0: Initialize the structure (twice) with the first two elements

1: If there is no middle, should the new element be the middle?

2: If not, it should go on one heap or the other. pop an element from that heap to make room for the new element, retaining both heaps as equally sized. Popping from a heap is guaranteed to give us the element closest to the center so it can be the new middle.

3: If there is a middle, and the new element is equal to it, move middle into one heap, and the new element into the other. Doesn’t matter which, they are equal. Note we are setting Middle to “None” not 0

4: There is a middle, and the new element is larger than it.

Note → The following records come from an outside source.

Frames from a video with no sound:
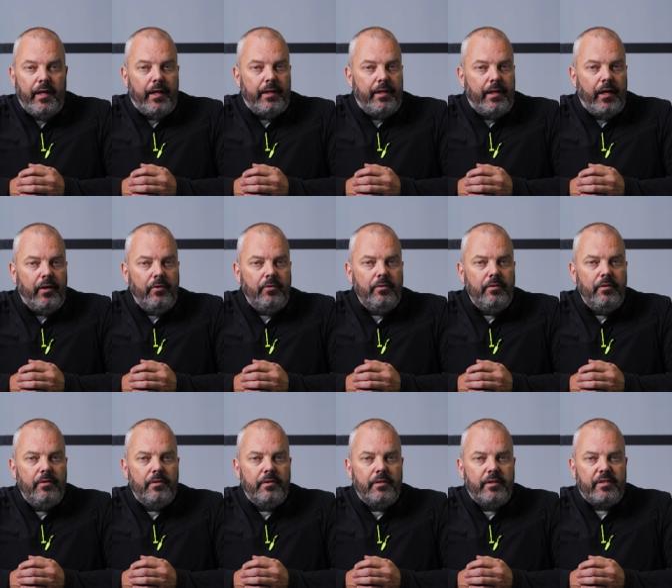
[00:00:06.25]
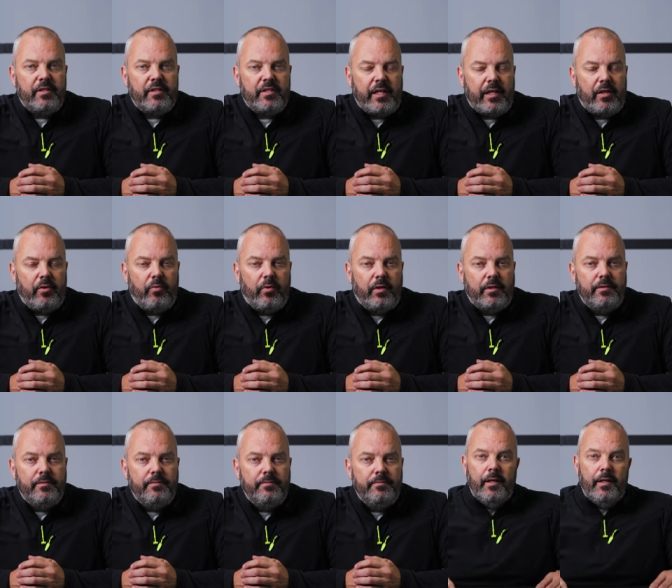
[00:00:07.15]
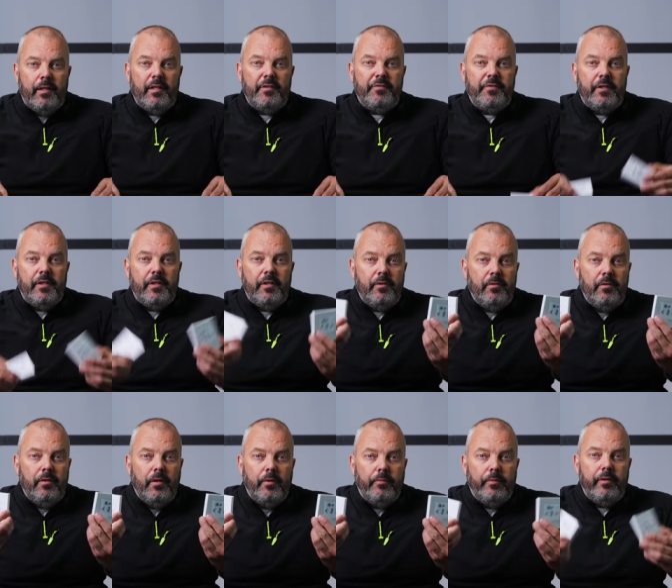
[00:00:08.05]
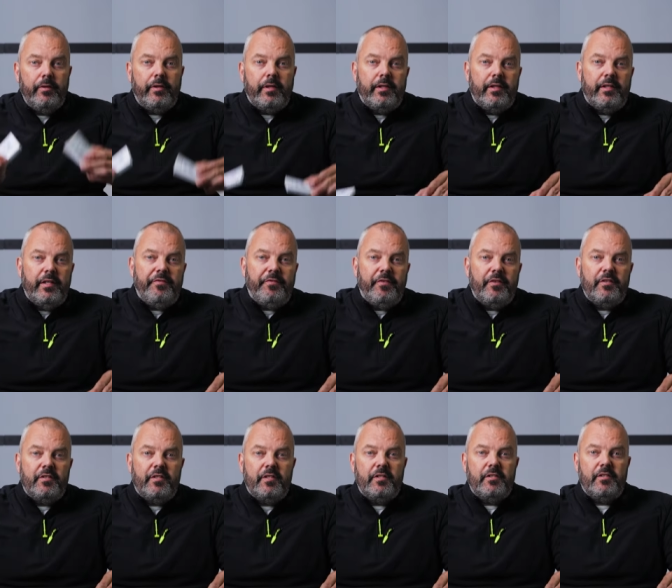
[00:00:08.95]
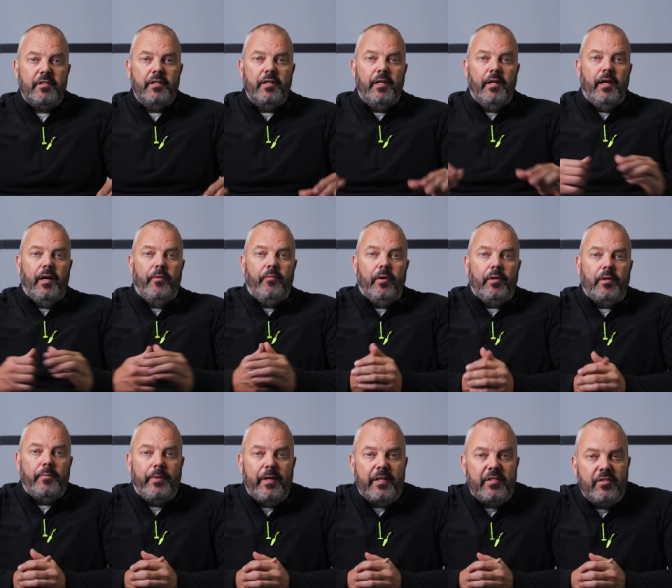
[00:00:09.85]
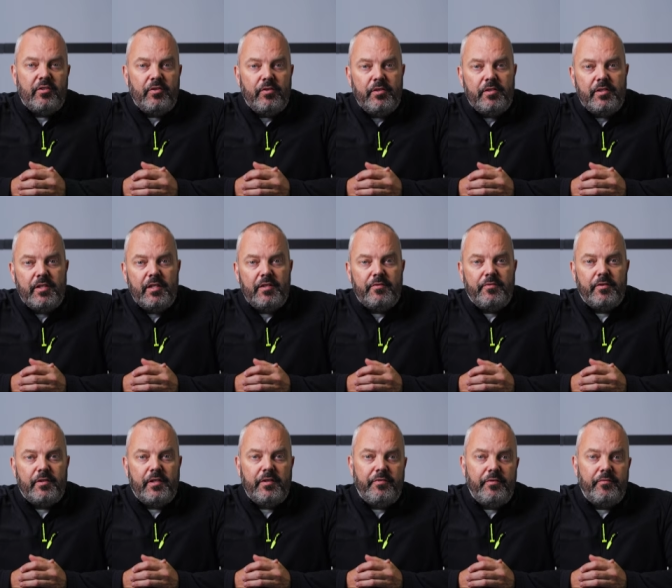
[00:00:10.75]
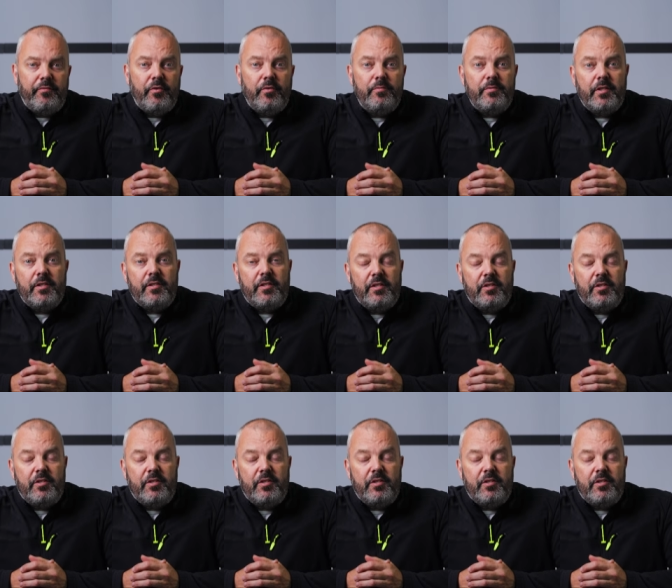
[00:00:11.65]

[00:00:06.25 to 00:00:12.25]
And now, there's a second one. In this video, we look at the differences and what the best choice is for different rooms and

Add the new element to the “right”, which is our minHeap. Move the middle to the “left”, our max heap, and set middle to “None”.

5: Else (we have a middle value, and the new element is smaller) Simple reverse of step 4. Add to the maxHeap on the left, and moving the middle to the right heap, setting it to “None”

It turns out in Python there isn’t a built in maxHeap. Instead, this is accomplished by simply flipping the sign for all inputs and treating it as a “reverse minHeap”. With the sign flipped the “largest” input value will be at the top of the minHeap as the most negative number. We just need to remember to flip the sign again whenever we retrieve values from our improvised maxHeap. Python also suggests some combined operations that push and pop simultaneously, and apparently more efficient.

Using these two heaps, we can instantly return the median as either the Middle if not “None” or the mean of the tops of the heaps. A very satisfying answer, though it took quite a bit to get there.